[Saved entries]

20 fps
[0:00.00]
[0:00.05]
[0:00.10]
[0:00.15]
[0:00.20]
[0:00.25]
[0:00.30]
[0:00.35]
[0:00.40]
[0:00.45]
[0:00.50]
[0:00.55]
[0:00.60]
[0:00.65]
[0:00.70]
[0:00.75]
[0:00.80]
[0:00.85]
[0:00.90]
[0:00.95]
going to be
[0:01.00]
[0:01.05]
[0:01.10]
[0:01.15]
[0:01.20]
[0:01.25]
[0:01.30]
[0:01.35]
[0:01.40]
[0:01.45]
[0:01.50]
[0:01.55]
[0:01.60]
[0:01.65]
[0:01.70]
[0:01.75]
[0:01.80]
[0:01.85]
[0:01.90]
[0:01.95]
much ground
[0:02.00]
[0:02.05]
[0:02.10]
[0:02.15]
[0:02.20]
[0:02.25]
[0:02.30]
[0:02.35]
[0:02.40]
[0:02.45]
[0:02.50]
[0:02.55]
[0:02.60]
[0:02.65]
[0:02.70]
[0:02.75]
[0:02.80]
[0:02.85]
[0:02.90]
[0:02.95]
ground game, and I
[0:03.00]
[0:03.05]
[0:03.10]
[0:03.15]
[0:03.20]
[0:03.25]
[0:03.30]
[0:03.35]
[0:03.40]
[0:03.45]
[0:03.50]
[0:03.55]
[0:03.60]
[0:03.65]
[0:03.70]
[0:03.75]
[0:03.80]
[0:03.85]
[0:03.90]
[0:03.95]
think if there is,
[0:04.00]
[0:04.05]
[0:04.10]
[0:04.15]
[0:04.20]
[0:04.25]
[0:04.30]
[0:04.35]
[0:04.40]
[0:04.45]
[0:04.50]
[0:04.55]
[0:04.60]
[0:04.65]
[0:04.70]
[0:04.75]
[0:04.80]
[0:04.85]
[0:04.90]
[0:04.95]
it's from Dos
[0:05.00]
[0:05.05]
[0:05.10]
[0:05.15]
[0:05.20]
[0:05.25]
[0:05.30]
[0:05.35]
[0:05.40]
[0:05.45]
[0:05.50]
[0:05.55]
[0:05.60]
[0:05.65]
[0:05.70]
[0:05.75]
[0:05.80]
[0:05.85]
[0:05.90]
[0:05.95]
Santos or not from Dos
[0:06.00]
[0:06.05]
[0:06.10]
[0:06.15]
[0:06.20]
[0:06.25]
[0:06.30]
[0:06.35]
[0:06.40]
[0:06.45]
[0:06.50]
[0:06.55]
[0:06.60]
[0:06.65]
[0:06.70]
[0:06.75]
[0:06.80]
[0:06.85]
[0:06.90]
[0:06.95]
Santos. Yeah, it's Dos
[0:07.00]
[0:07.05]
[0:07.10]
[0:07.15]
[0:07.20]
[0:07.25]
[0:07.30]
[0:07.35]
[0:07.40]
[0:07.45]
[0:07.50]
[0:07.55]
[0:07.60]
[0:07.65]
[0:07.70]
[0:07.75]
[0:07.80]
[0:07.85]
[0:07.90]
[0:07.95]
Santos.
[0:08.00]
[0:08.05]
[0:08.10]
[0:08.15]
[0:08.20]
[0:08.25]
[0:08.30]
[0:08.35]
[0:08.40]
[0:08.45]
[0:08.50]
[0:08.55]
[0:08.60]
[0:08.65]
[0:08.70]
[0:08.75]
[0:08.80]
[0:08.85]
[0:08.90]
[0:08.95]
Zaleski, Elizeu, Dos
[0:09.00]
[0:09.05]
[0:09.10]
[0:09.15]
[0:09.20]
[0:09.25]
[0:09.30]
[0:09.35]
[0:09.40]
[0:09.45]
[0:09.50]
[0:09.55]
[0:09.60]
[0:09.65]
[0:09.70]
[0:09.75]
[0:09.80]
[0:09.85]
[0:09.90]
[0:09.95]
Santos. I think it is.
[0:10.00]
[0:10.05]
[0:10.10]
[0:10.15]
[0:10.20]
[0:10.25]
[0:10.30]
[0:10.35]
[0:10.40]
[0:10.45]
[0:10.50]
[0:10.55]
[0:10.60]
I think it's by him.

==

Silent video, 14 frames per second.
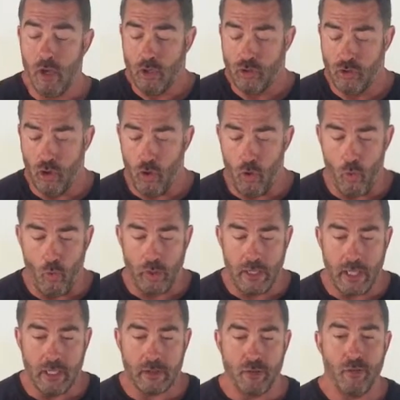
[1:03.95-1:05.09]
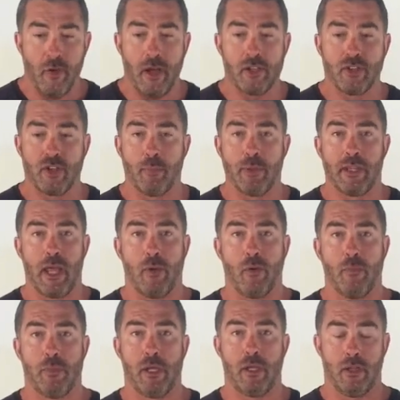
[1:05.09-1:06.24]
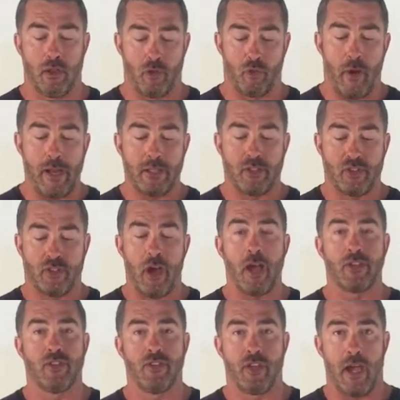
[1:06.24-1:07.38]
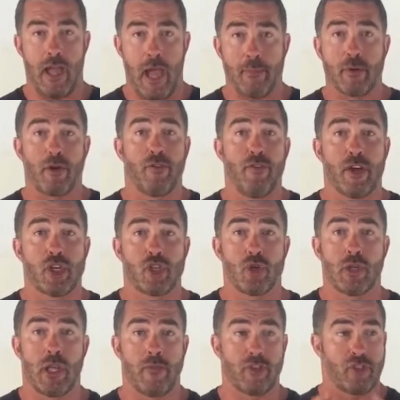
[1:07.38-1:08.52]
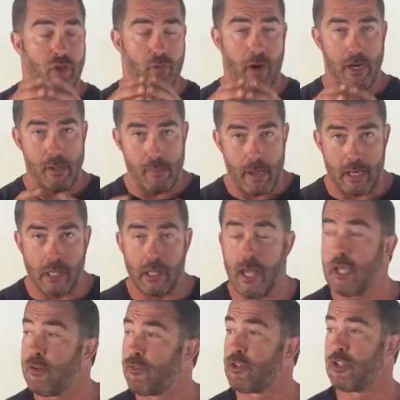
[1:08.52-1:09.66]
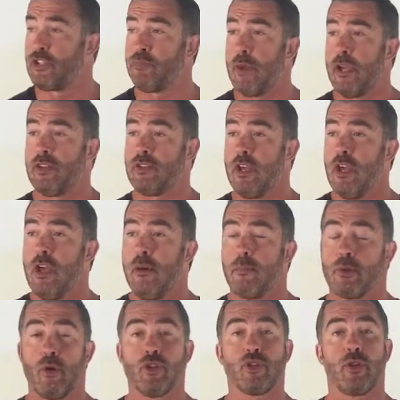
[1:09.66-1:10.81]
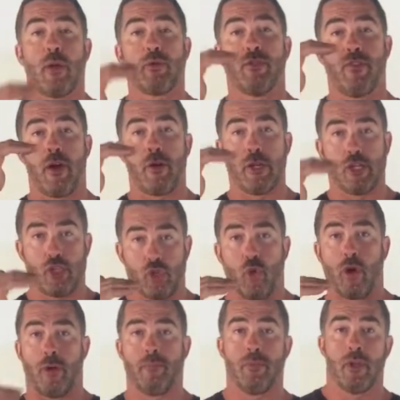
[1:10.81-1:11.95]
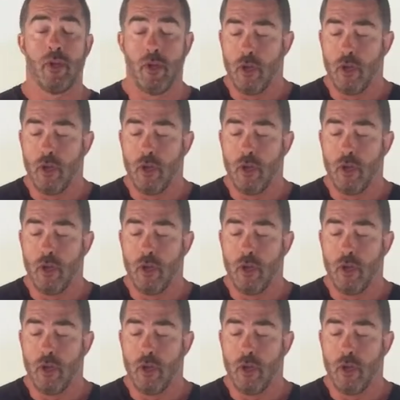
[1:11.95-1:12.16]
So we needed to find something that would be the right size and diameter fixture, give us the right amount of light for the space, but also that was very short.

...

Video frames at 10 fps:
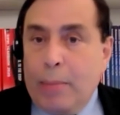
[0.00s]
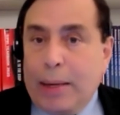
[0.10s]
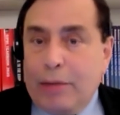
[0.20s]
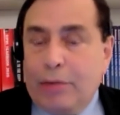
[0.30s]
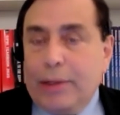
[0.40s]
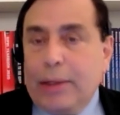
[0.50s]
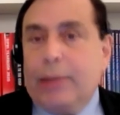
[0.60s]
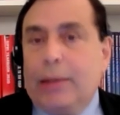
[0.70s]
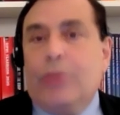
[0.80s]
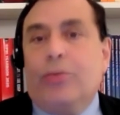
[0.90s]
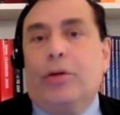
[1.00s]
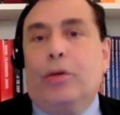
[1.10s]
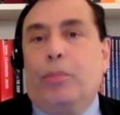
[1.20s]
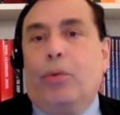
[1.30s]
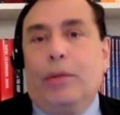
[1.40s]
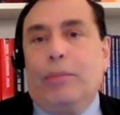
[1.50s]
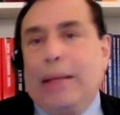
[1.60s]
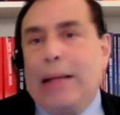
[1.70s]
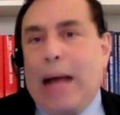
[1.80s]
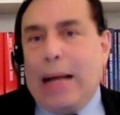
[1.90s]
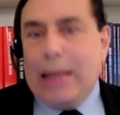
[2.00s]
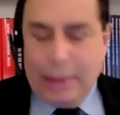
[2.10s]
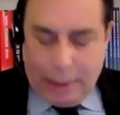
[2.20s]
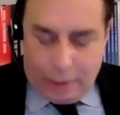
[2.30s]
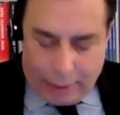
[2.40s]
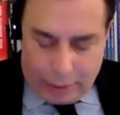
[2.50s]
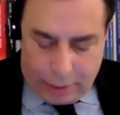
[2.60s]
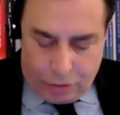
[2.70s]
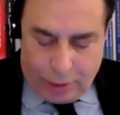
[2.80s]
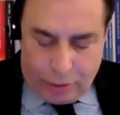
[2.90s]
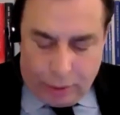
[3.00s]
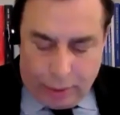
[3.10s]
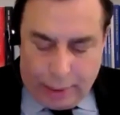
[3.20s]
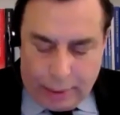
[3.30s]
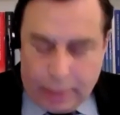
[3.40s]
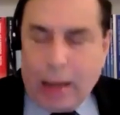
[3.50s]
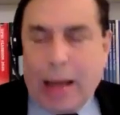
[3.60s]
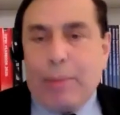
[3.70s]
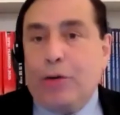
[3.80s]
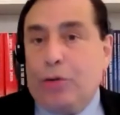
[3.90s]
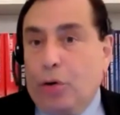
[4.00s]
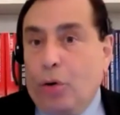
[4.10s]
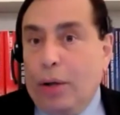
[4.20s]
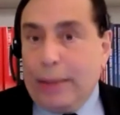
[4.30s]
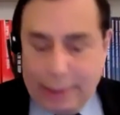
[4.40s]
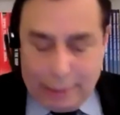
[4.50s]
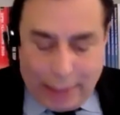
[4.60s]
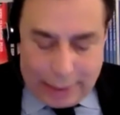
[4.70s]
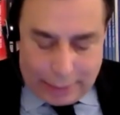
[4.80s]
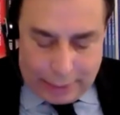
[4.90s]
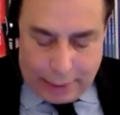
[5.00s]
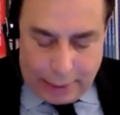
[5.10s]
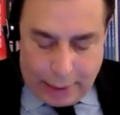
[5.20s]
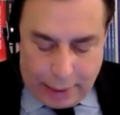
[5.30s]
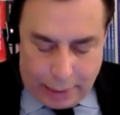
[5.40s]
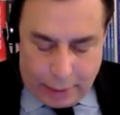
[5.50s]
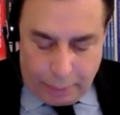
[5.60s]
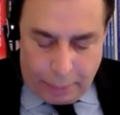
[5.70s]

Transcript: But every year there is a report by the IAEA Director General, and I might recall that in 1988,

YOUR GOAL: From the entries above, pull out each line that includes "frames".

FINISHED EXERCISE:
Silent video, 14 frames per second.
Video frames at 10 fps:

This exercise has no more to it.